Records from a data source:
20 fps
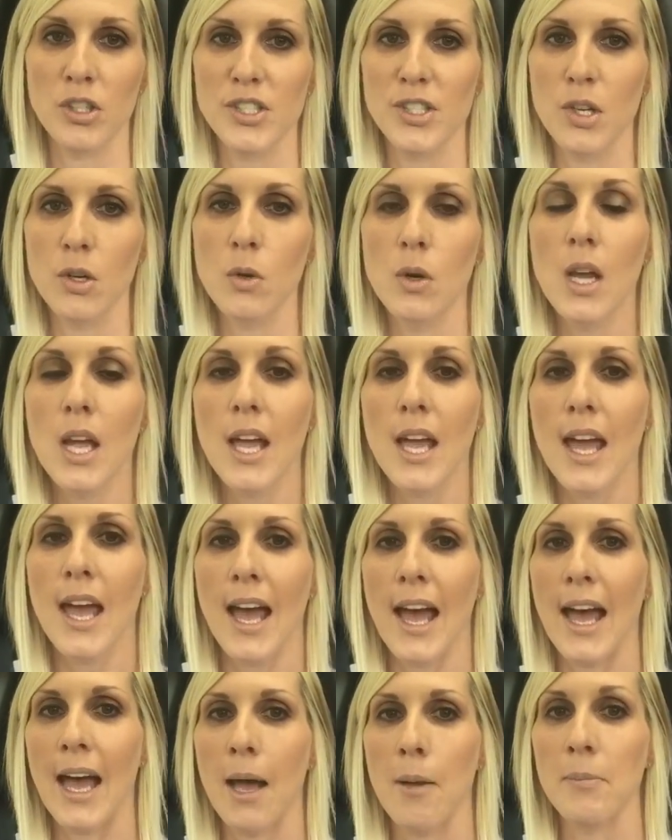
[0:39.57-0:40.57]
So
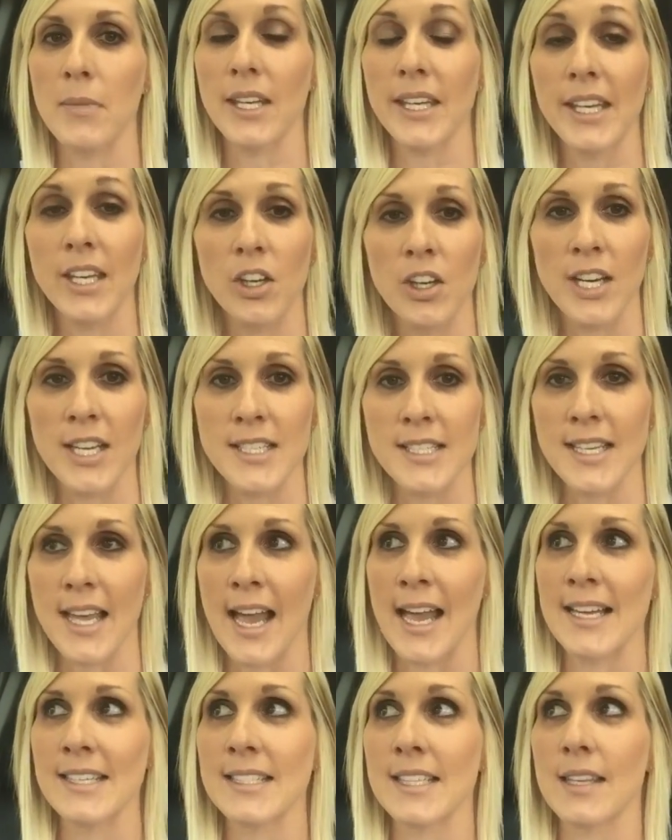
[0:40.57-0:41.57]
here it is,
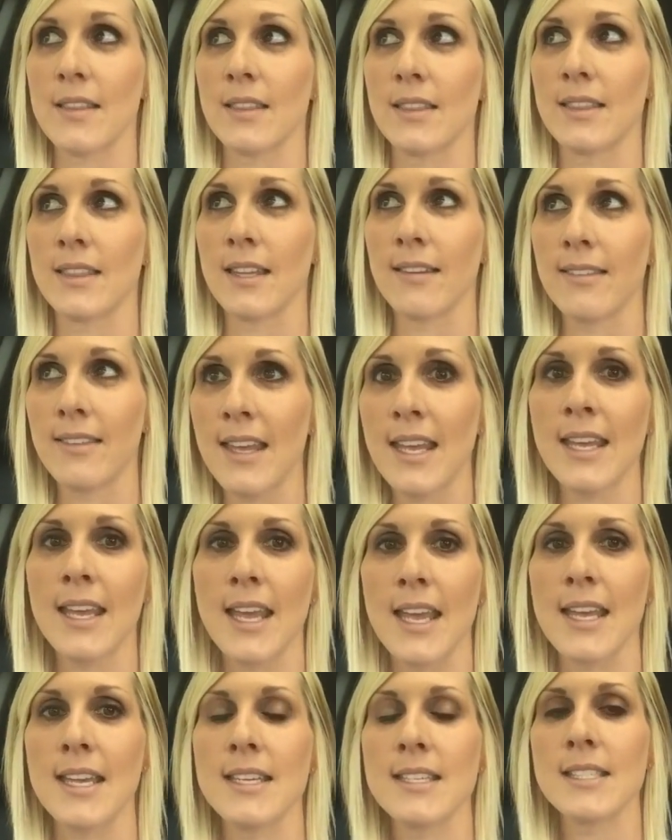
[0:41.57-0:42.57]
guys. The thing
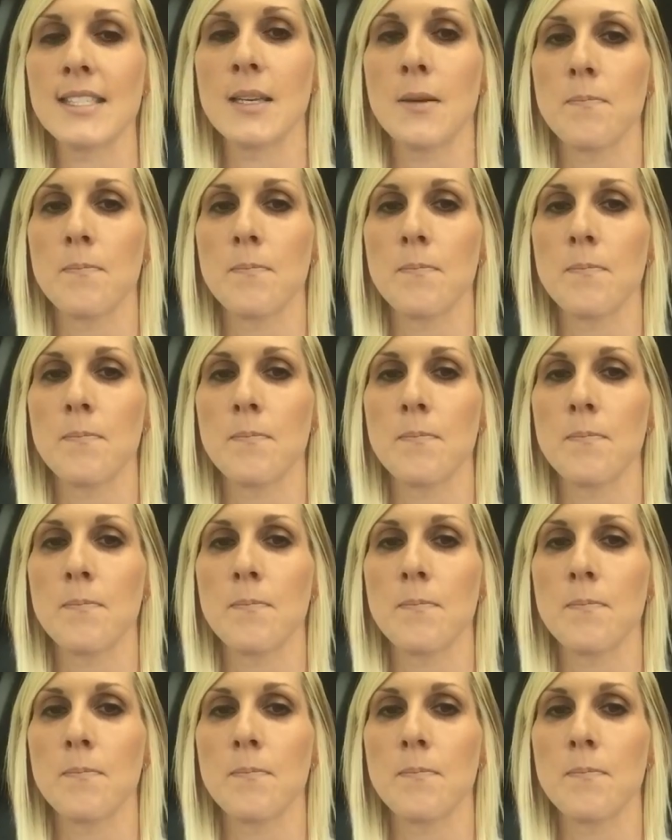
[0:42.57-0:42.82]
is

Exercise brief:
Leaving the pictures aside, give back all the records exactly as they are.

Task output:
20 fps
[0:39.57-0:40.57]
So
[0:40.57-0:41.57]
here it is,
[0:41.57-0:42.57]
guys. The thing
[0:42.57-0:42.82]
is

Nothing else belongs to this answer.